Driving Transistor Customization for the AI Era with Trillium ALD

Apr 23, 2026
By Zhebo Chen 

Endura Trillium ALD

As AI drives demand for greater compute, a leading‑edge chip now in development can integrate over 300 billion transistors into an area little larger than a postage stamp. Success increasingly hinges on deploying the right transistors in the right places. That level of on‑chip customization demands extraordinary control over transistor materials, executed consistently across billions of devices. 

As the industry transitions to Gate‑All‑Around (GAA) transistors—advanced 3D architectures that deliver higher logic density and better performance than FinFET transistors—that need for precision only intensifies. This is where Applied Materials plays a critical role. The Endura™ Trillium™ ALD system enables chipmakers to precisely tailor key materials in GAA transistors—tuning behavior for different workloads without compromising leading-edge manufacturability.
 

Why transistor customization is essential 

There is no one‑size‑fits‑all transistor. Some are optimized to switch extremely fast for maximum performance, while others are designed to minimize power draw when idle. Designers manage the trade-off by tuning threshold voltage (Vt)—the transistor’s turn‑on point, or the amount of electrical push required before current begins to flow.

AI

By mixing these different “flavors” across a chip, designers can create systems that strike the targeted balance between performance and energy efficiency.

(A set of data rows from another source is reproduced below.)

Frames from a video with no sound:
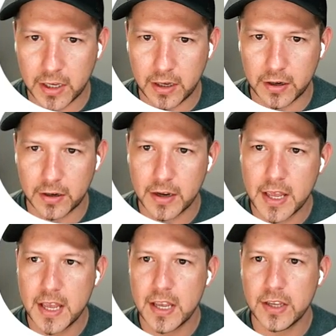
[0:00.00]
here,
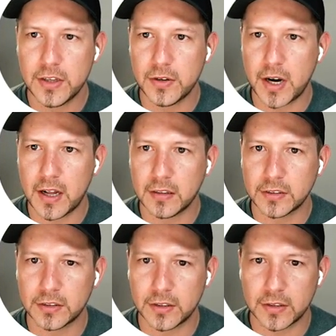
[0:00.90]
you're
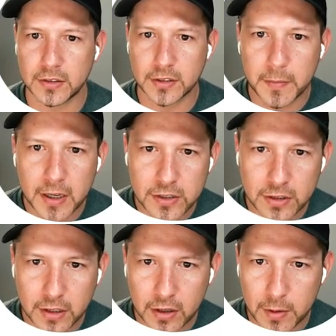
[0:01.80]
also, so I'm
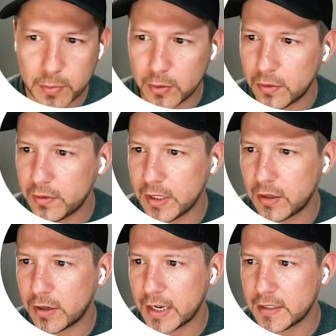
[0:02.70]
actually going to pull the
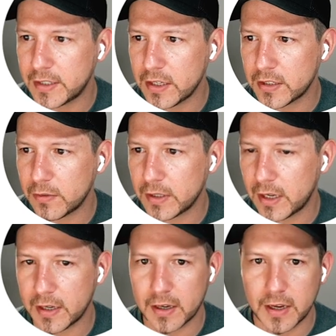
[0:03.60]
organization which
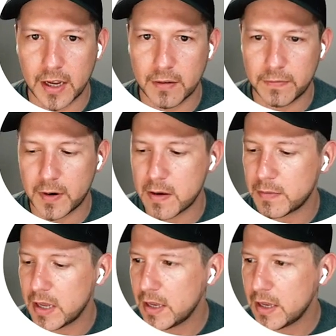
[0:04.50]
I can get from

  • Higher-Vt transistors are harder to turn on but leak less current when off, improving energy efficiency. Mobile chips typically use a higher share of them to reduce standby power and extend battery life. 
  • Lower-Vt transistors turn on more easily and switch faster, boosting performance but at the expense of higher leakage power. AI accelerators and data‑center processors use more of them in compute‑critical paths, while placing higher‑Vt devices elsewhere to keep power in check.


Flexibility through gate‑stack engineering

As chips incorporate a wider mix of tailored transistor types, precise Vt control becomes a crucial differentiator. In GAA transistors, Vt is set by the gate, which wraps around the nanosheet channels and regulates current flow.

Gate Stack Engineering

The gate is in fact a carefully engineered gate stack that includes multiple metal layers, whose electrical properties define the transistor’s Vt. As such, precise control of the composition and placement of these metals is essential. Trillium ALD was architected for exactly this challenge. The system supports integrated, multi‑step metal deposition, letting manufacturers combine different metals with distinct electrical characteristics into custom gate stacks for GAA transistors. They can then dial in the exact Vt needed for a given transistor and end application. 

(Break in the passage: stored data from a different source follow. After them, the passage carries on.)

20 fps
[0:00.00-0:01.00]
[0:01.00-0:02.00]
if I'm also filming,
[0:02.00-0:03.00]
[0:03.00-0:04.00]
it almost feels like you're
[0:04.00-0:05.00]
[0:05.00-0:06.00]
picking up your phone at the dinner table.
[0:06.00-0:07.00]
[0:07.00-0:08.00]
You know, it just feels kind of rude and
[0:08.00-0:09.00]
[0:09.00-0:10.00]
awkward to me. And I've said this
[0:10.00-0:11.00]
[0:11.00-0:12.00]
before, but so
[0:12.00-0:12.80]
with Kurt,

Furthermore, Trillium can deposit volume‑less dipole layers within the gate stack. These ultra‑thin films introduce a small built‑in electric field that can shift the transistor’s Vt. Designers thus get another lever to favor power efficiency or high performance, without changing device geometry or compromising channel quality.
 

Reliability for advanced 3D transistor structures

At advanced nodes, even perfectly tuned materials fall short if they aren’t deposited uniformly across complex 3D features. To meet these exacting demands, Trillium uses atomic layer deposition (ALD) to form highly uniform, nanoscale films—delivering angstrom‑level precision and repeatability in gate‑stack metals, layer after layer and device after device.

Trillium ALD

These capabilities were proven during earlier 3D inflections, including the industry’s transition to FinFETs, where uniform, conformal gate coverage became essential. GAA transistors introduce new space constraints: as many as five gate stack layers are packed into the ~10nm space—about 1/10,000th the width of a human hair—between silicon nanosheets. To meet the extreme confines of the GAA era, Trillium adds advanced capabilities such as metal‑layer thickness scaling and volume-less dipole films.

GAA Transistor

As tolerances tighten, process integration becomes just as critical as deposition behavior. Trillium chambers are part of an Endura™ Integrated Materials Solution™ (IMS) platform that executes sequential deposition, clean and treatment steps in a high-vacuum environment. The IMS system protects the wafer from cleanroom contamination and preserves critical material interfaces as process windows narrow. Endura’s range of cleaning and treatment technologies further enhances device performance, yield and consistency as advanced 3D transistor architectures scale. 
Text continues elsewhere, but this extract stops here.